Drinking beer through a straw. Almost every female bar patron we saw drank their beer out of a straw. The reason behind this was that they weren’t just drinking plain beer but rather piwo z sokiem, beer with juice or grenadine in it.
A few squirts of syrup would be dispensed into a glass before filling the rest from a beer tap. The straw allows you to sip the sweet stuff first. I tried the drink twice and it wasn’t really my thing, but I can’t say it was all that horrible either.
Merlin and I also drank from straws when we ordered “hot beer,” which basically took the mulled wine recipe of liquor plus sugar plus cinnamon and an orange slice plus heat. I think I enjoyed that strawed drink better.
Colorful Fiats. Without a doubt, this particular model of Fiat (anyone know exactly what it is?) was the most ubiquitous vehicle in cities and countries alike.
Almost always, they were painted some wonderfully vibrant color. For about the first eight days in the country, I would go "Look at THAT cute car!" and Merlin would respond, "it's the same one again." It's probably because they were so common that people went out of their way to add their own personal flair.
(Poland is also the car theft capital of the world, so the paint jobs may just be a brilliant method of dissuading anyone from swiping their completely conspicuous automobile).
Roadside Altars. No matter how small a town we passed through was, there was always at least one church, if not two. However, the true testament to the religiousness of Polish Catholics were the altars and shrines all throughout the countryside.
Sometimes, it was simply a clump of prayer candles, other times it included a statue of Mary or a saint. Most often, they were crosses adorned with colorful ribbons and a sort of fenced off pedestal where people could place bouquets.
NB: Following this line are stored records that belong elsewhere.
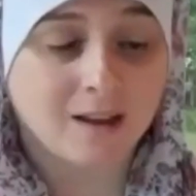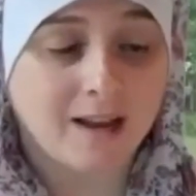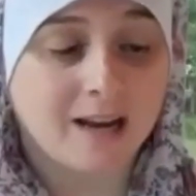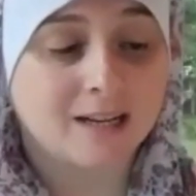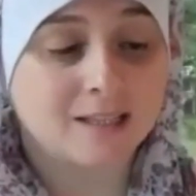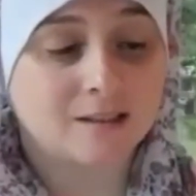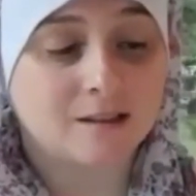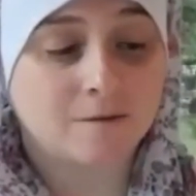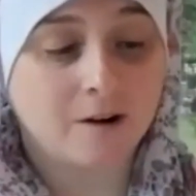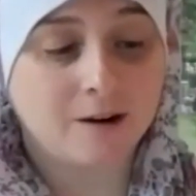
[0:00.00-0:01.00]
And
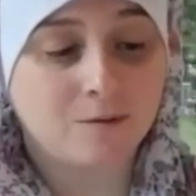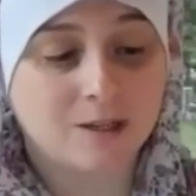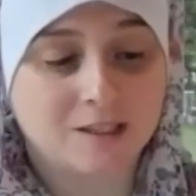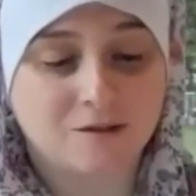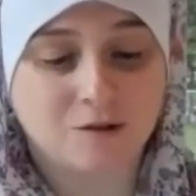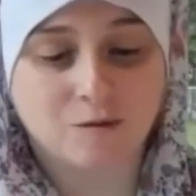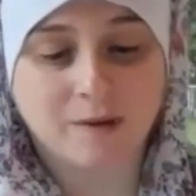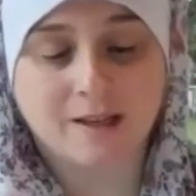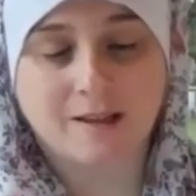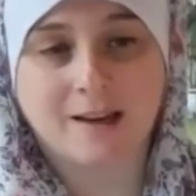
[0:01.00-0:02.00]
a friend once told
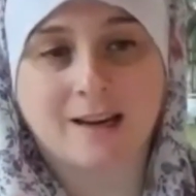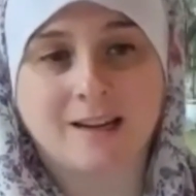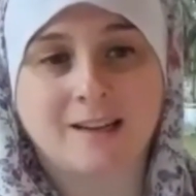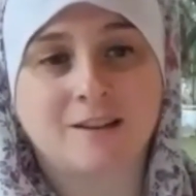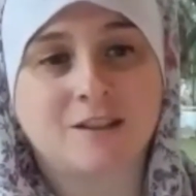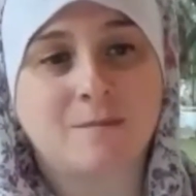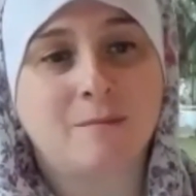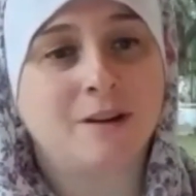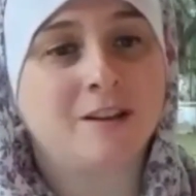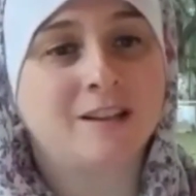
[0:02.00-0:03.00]
me that there's a
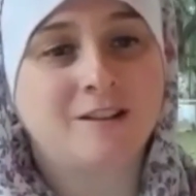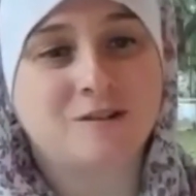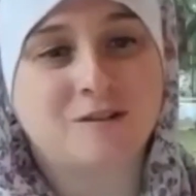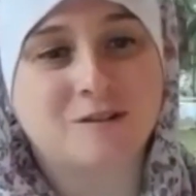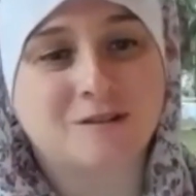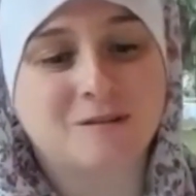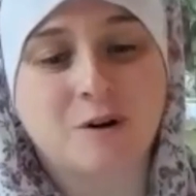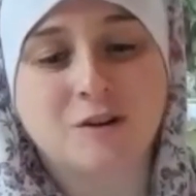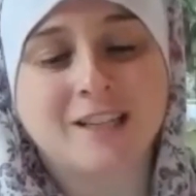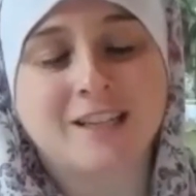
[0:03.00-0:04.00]
million-year-old
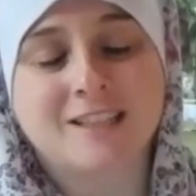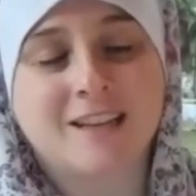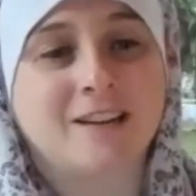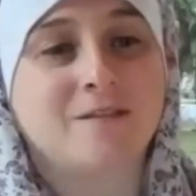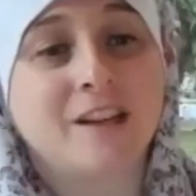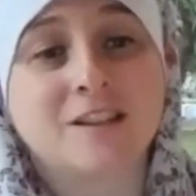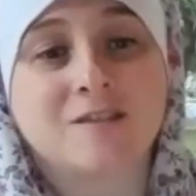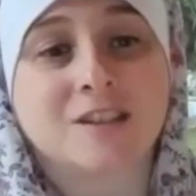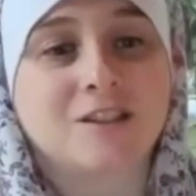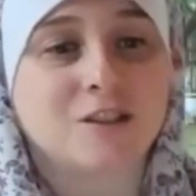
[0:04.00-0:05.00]
person inside of each of us
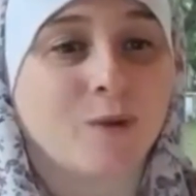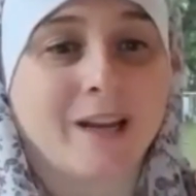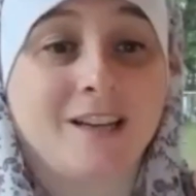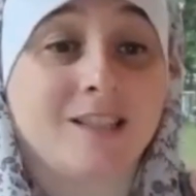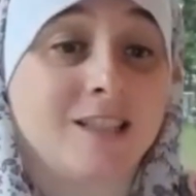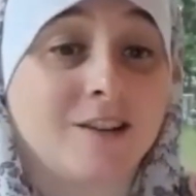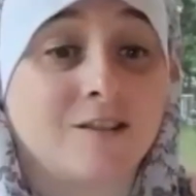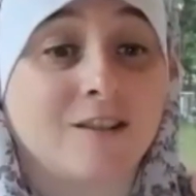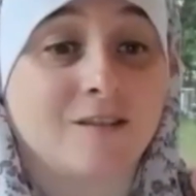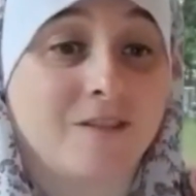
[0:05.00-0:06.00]
just waiting to sit around
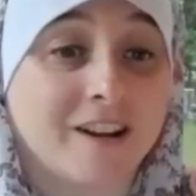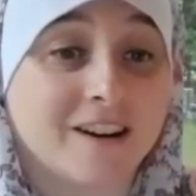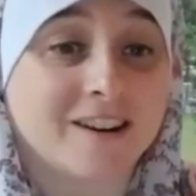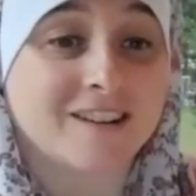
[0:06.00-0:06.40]
a fire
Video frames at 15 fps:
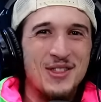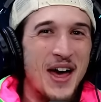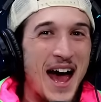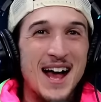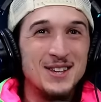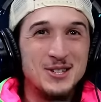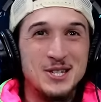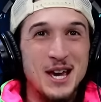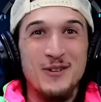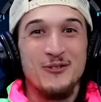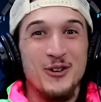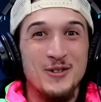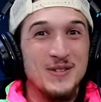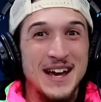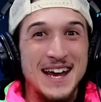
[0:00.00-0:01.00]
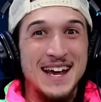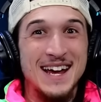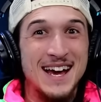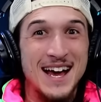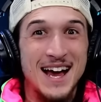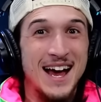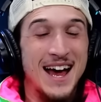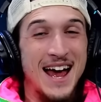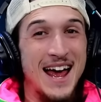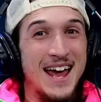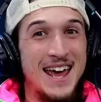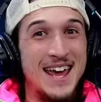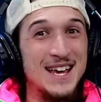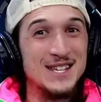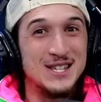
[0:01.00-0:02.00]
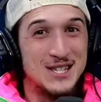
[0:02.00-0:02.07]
that shit for me is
Mushroom Cheese. Mushrooms in general were featured in soups, sauces, even deviled eggs, but it’s to be expected in autumn a.k.a. forest forage season. However, mushroom cheese took the fungi loving to a whole new level.
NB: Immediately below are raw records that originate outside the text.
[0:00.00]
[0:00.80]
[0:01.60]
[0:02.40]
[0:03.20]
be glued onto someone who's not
If you’ve ever had Laughing Cow or some other soft cheese that comes in small foil packages, just imagine having little bits of mushroom mixed right in. Not only were there different brands of mushroom cheese, we also saw more than one billboard touting the product along Polish highways. (for the record, we also saw salami cheese, onion cheese and pepper cheese, made by the same companies, but mushroom cheese was definitely the most widely available).
KFC. When it comes to chain restaurants, KFC definitely reigns supreme. Kentucky Fried was everywhere and easily outnumbered McDonalds and Burger King.
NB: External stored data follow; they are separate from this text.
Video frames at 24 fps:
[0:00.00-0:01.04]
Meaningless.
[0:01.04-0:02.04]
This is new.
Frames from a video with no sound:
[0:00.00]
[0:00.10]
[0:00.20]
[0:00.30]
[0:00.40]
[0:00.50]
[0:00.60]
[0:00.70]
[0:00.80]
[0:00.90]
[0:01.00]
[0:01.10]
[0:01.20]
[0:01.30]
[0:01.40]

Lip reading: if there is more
Pizza Hut, which had been pretty popular in every other country we’ve visited, didn’t pop up once in Poland on our travels. But that, of course, is because they have zapiekanka.
Drinking things other than vodka. We read, over and over again, vodka is what people drink. We brushed up on the correct way to order it, the correct way to drink it, the different varieties in different regions, etc. and then found that everywhere we went, all anyone drank was beer. Maybe vodka is just something people drink in the comfort of their own homes?
High Heels. All around Europe, high heels have mostly been shorter and stumpier than the city stilettos I’m used to. This, of course, is due to the cobblestones which are next to impossible to walk on in three-inchers. Polish women, however, have mastered the art of wearing high heels in any and all terrains. Even when we drove into the countryside, middle aged women walking along the side of the road with bags of groceries would still be wearing high heeled boots. I tip my hat to you, women of Poland.
Over-the-Knee Boots. I’m not entirely sure why, but Merlin and I have found it amusing that over-the-knee boots, which were the toast of the fashion world about a year ago, never really caught on in New York. Well, they definitely swept Poland by storm. Any pair of shoes that weren’t high heels were over-the-knee boots. I think part of the reason they’re more popular here is because most women also wear short skirts or shorts over brightly colored stockings. So, the more of their leg they can protect against the cold, the better.
Jesus. Polish people really really like Jesus. The population is more than 90% Roman Catholic and you’re likely to see JC looking down serenely anywhere you go.